Brief: The reply is to be an exact repetition of the entries that follow, with each picture left out.

- - - -

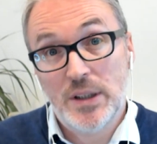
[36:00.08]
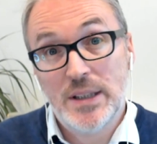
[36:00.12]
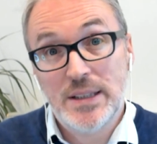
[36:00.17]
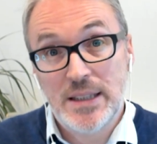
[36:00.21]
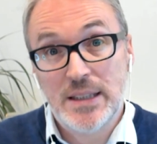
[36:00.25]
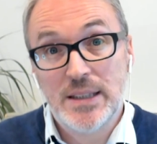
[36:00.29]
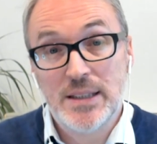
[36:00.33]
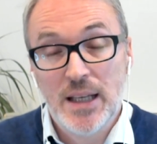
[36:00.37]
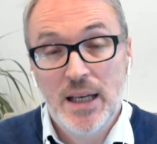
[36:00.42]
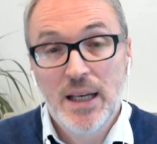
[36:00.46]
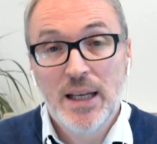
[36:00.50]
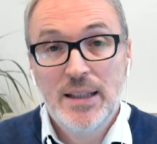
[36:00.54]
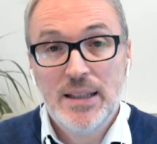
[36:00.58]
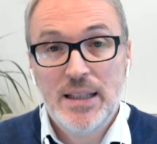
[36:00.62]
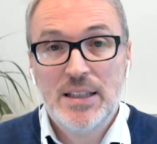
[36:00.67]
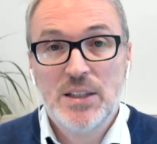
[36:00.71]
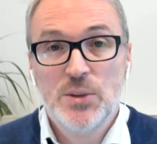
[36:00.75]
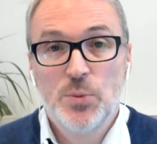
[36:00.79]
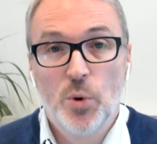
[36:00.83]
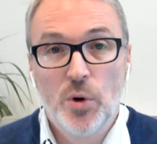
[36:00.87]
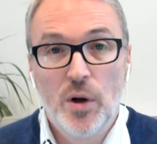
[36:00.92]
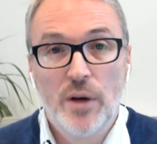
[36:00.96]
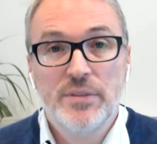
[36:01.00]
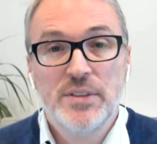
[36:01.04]
this is
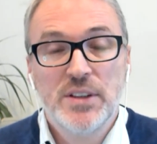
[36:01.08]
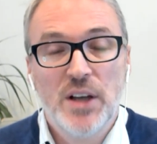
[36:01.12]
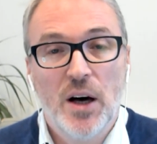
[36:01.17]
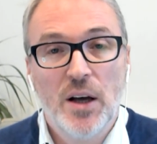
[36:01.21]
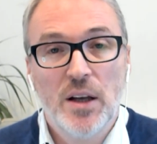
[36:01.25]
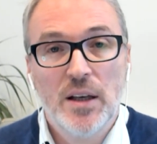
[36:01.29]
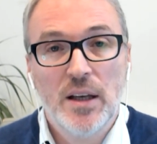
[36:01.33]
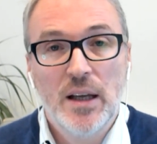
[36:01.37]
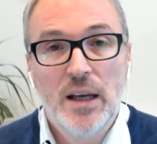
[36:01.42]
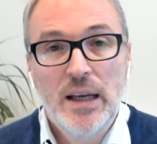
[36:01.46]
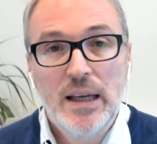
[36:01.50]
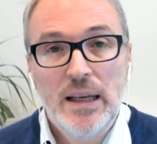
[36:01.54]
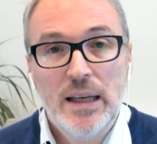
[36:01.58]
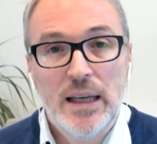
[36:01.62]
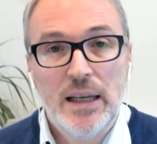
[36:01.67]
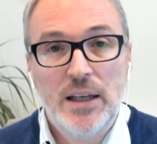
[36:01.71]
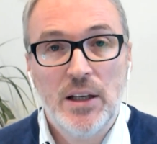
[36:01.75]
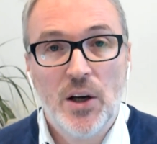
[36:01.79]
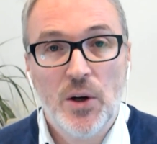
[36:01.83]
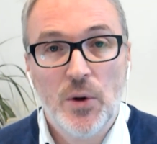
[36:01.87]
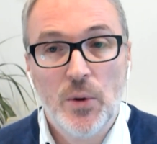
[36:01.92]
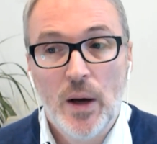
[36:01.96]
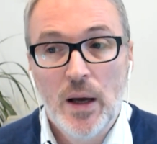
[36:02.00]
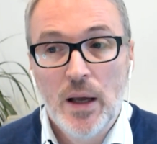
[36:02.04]
what I've done. You
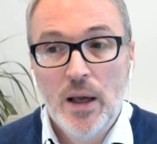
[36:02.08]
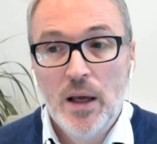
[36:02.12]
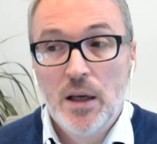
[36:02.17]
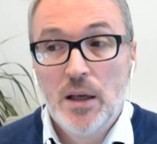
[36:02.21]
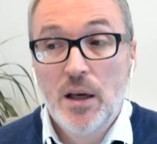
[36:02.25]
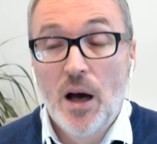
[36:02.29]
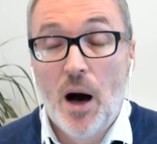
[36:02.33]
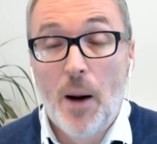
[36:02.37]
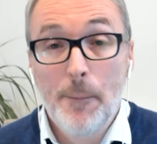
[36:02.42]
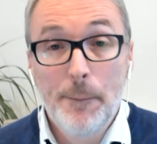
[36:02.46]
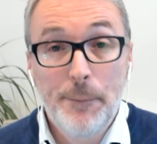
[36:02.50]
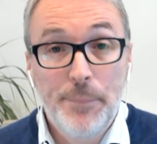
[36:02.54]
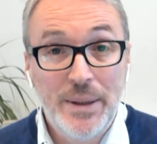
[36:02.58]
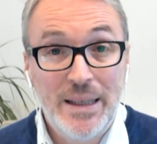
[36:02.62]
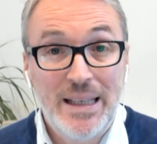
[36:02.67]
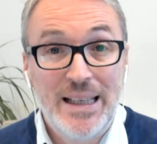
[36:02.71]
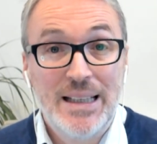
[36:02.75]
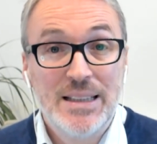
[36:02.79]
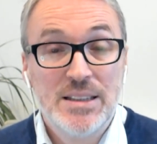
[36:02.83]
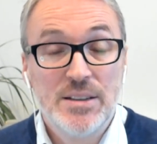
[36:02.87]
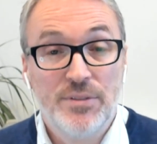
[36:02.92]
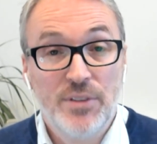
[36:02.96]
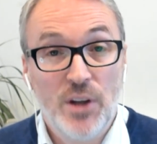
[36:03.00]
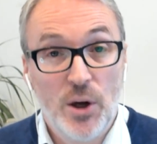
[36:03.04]
know,
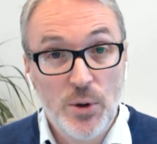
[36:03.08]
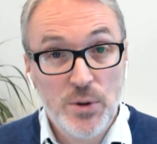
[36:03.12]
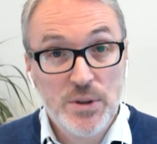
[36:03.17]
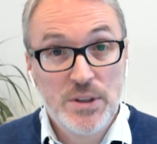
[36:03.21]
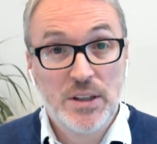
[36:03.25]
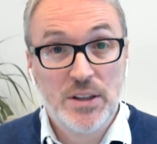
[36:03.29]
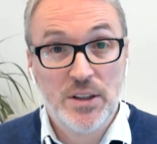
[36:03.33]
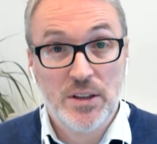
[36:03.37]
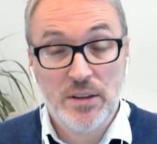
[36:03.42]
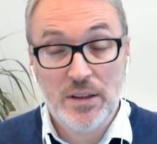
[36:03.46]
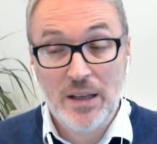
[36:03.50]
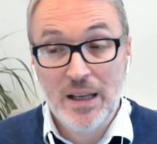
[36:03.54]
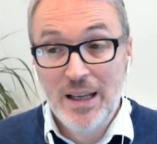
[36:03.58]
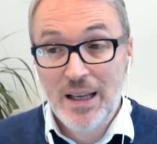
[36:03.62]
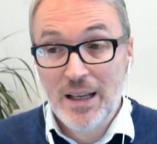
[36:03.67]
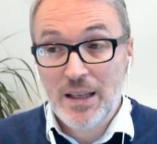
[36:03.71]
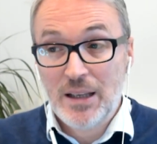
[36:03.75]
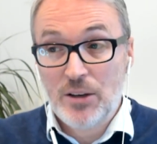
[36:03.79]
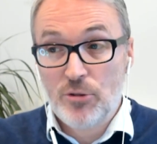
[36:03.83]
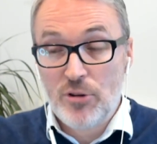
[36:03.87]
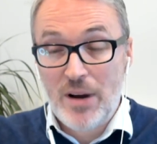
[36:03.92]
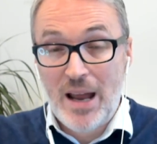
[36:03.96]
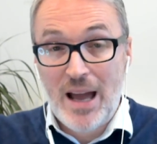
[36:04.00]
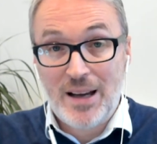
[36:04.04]
companies of those can
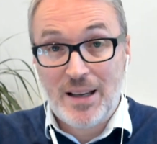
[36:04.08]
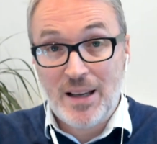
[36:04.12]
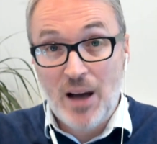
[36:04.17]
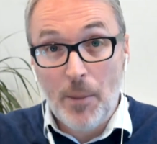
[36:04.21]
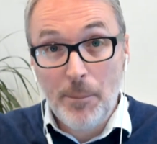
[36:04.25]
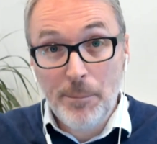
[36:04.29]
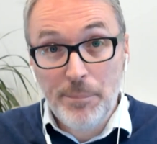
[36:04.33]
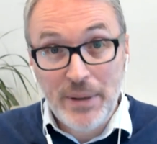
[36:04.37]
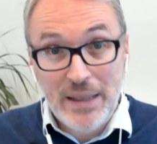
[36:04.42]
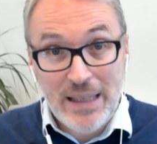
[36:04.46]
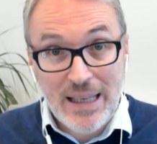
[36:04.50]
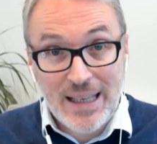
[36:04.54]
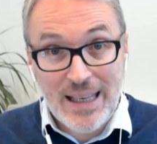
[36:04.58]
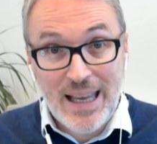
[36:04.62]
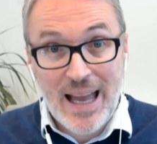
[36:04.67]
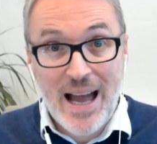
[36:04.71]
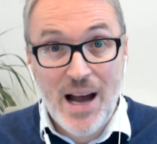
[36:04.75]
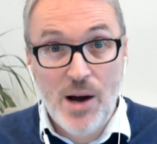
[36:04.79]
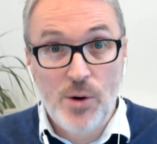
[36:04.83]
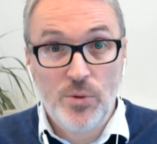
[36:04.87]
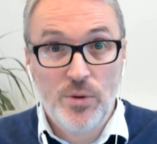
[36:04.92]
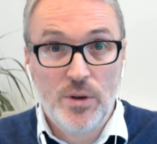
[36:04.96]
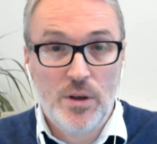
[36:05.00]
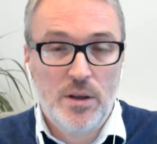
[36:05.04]
create a company
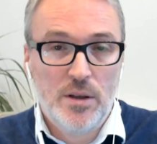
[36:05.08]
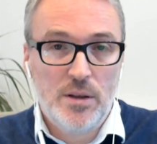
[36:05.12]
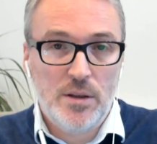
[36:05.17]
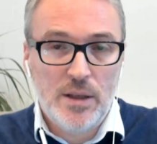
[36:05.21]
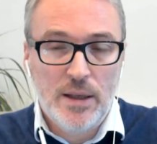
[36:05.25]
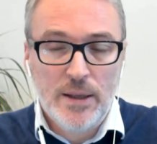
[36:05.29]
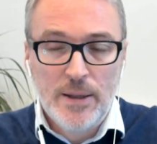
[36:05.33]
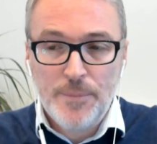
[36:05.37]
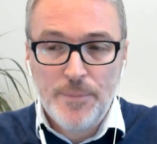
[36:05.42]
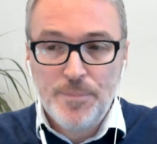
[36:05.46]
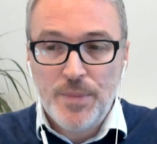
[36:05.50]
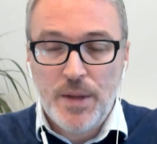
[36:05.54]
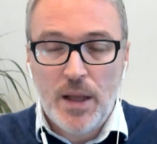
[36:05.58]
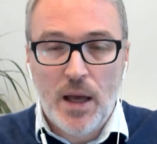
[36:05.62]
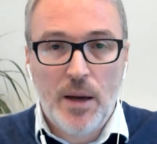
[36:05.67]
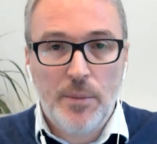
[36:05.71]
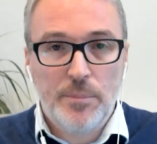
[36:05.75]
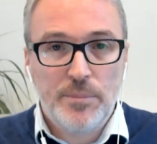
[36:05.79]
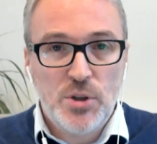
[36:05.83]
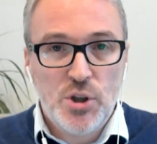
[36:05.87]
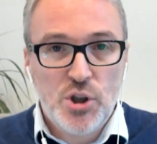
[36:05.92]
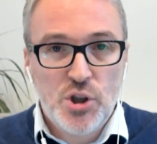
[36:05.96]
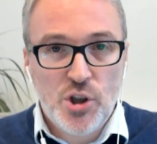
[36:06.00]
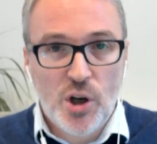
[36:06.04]
account
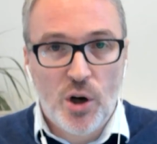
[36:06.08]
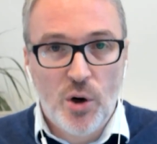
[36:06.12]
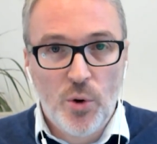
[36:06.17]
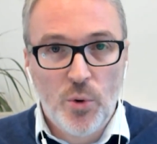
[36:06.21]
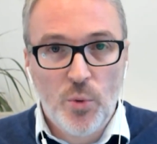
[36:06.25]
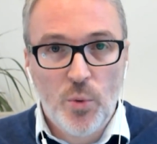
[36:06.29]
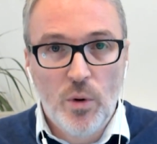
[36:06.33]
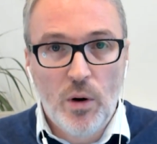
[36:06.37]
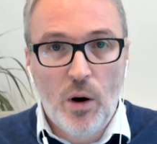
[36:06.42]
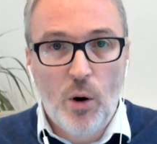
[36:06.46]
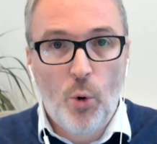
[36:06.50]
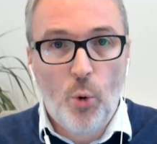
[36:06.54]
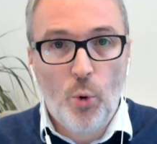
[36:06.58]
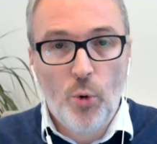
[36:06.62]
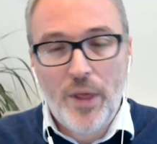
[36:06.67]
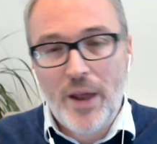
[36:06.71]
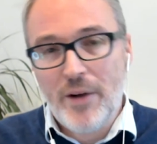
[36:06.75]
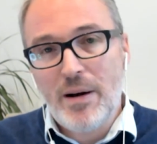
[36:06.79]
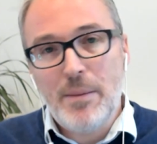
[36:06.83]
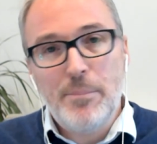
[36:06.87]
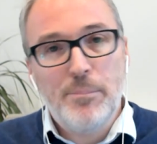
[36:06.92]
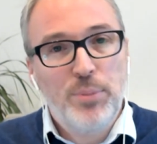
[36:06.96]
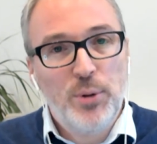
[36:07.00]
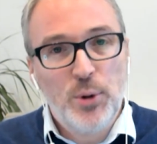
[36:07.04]
and show all
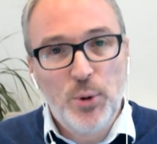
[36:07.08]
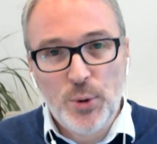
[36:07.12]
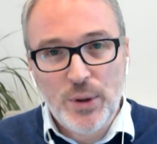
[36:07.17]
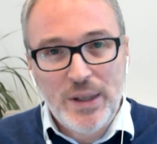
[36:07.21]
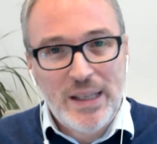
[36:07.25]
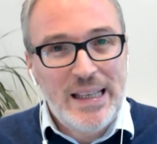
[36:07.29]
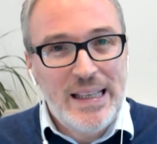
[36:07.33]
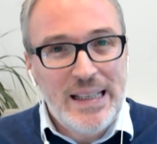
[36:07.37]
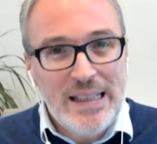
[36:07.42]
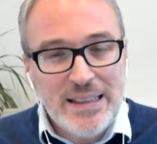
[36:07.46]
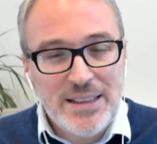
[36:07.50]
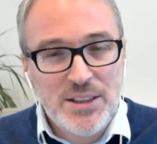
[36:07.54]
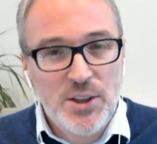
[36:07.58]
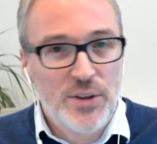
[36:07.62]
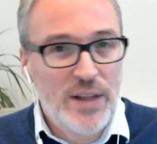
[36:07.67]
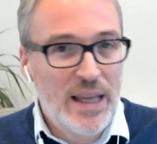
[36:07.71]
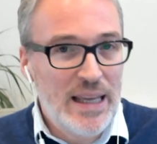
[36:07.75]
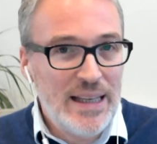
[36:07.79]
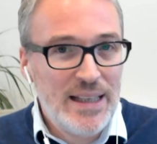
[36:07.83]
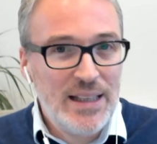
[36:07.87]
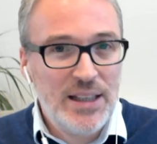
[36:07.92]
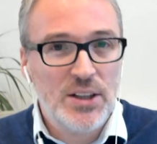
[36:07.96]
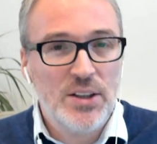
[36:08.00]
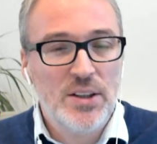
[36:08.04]
their employees so
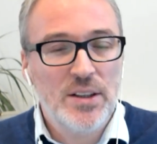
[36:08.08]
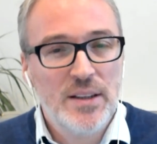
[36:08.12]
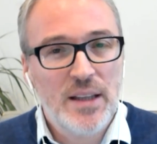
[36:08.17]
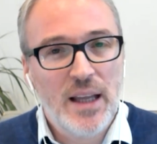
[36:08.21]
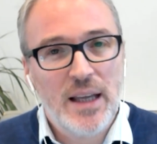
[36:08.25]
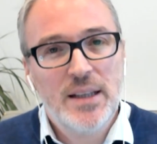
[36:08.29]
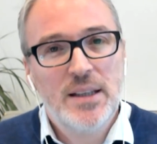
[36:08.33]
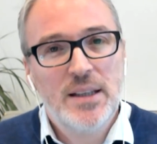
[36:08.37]
they can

- - - -

Response to this exercise:
[36:00.08]
[36:00.12]
[36:00.17]
[36:00.21]
[36:00.25]
[36:00.29]
[36:00.33]
[36:00.37]
[36:00.42]
[36:00.46]
[36:00.50]
[36:00.54]
[36:00.58]
[36:00.62]
[36:00.67]
[36:00.71]
[36:00.75]
[36:00.79]
[36:00.83]
[36:00.87]
[36:00.92]
[36:00.96]
[36:01.00]
[36:01.04]
this is
[36:01.08]
[36:01.12]
[36:01.17]
[36:01.21]
[36:01.25]
[36:01.29]
[36:01.33]
[36:01.37]
[36:01.42]
[36:01.46]
[36:01.50]
[36:01.54]
[36:01.58]
[36:01.62]
[36:01.67]
[36:01.71]
[36:01.75]
[36:01.79]
[36:01.83]
[36:01.87]
[36:01.92]
[36:01.96]
[36:02.00]
[36:02.04]
what I've done. You
[36:02.08]
[36:02.12]
[36:02.17]
[36:02.21]
[36:02.25]
[36:02.29]
[36:02.33]
[36:02.37]
[36:02.42]
[36:02.46]
[36:02.50]
[36:02.54]
[36:02.58]
[36:02.62]
[36:02.67]
[36:02.71]
[36:02.75]
[36:02.79]
[36:02.83]
[36:02.87]
[36:02.92]
[36:02.96]
[36:03.00]
[36:03.04]
know,
[36:03.08]
[36:03.12]
[36:03.17]
[36:03.21]
[36:03.25]
[36:03.29]
[36:03.33]
[36:03.37]
[36:03.42]
[36:03.46]
[36:03.50]
[36:03.54]
[36:03.58]
[36:03.62]
[36:03.67]
[36:03.71]
[36:03.75]
[36:03.79]
[36:03.83]
[36:03.87]
[36:03.92]
[36:03.96]
[36:04.00]
[36:04.04]
companies of those can
[36:04.08]
[36:04.12]
[36:04.17]
[36:04.21]
[36:04.25]
[36:04.29]
[36:04.33]
[36:04.37]
[36:04.42]
[36:04.46]
[36:04.50]
[36:04.54]
[36:04.58]
[36:04.62]
[36:04.67]
[36:04.71]
[36:04.75]
[36:04.79]
[36:04.83]
[36:04.87]
[36:04.92]
[36:04.96]
[36:05.00]
[36:05.04]
create a company
[36:05.08]
[36:05.12]
[36:05.17]
[36:05.21]
[36:05.25]
[36:05.29]
[36:05.33]
[36:05.37]
[36:05.42]
[36:05.46]
[36:05.50]
[36:05.54]
[36:05.58]
[36:05.62]
[36:05.67]
[36:05.71]
[36:05.75]
[36:05.79]
[36:05.83]
[36:05.87]
[36:05.92]
[36:05.96]
[36:06.00]
[36:06.04]
account
[36:06.08]
[36:06.12]
[36:06.17]
[36:06.21]
[36:06.25]
[36:06.29]
[36:06.33]
[36:06.37]
[36:06.42]
[36:06.46]
[36:06.50]
[36:06.54]
[36:06.58]
[36:06.62]
[36:06.67]
[36:06.71]
[36:06.75]
[36:06.79]
[36:06.83]
[36:06.87]
[36:06.92]
[36:06.96]
[36:07.00]
[36:07.04]
and show all
[36:07.08]
[36:07.12]
[36:07.17]
[36:07.21]
[36:07.25]
[36:07.29]
[36:07.33]
[36:07.37]
[36:07.42]
[36:07.46]
[36:07.50]
[36:07.54]
[36:07.58]
[36:07.62]
[36:07.67]
[36:07.71]
[36:07.75]
[36:07.79]
[36:07.83]
[36:07.87]
[36:07.92]
[36:07.96]
[36:08.00]
[36:08.04]
their employees so
[36:08.08]
[36:08.12]
[36:08.17]
[36:08.21]
[36:08.25]
[36:08.29]
[36:08.33]
[36:08.37]
they can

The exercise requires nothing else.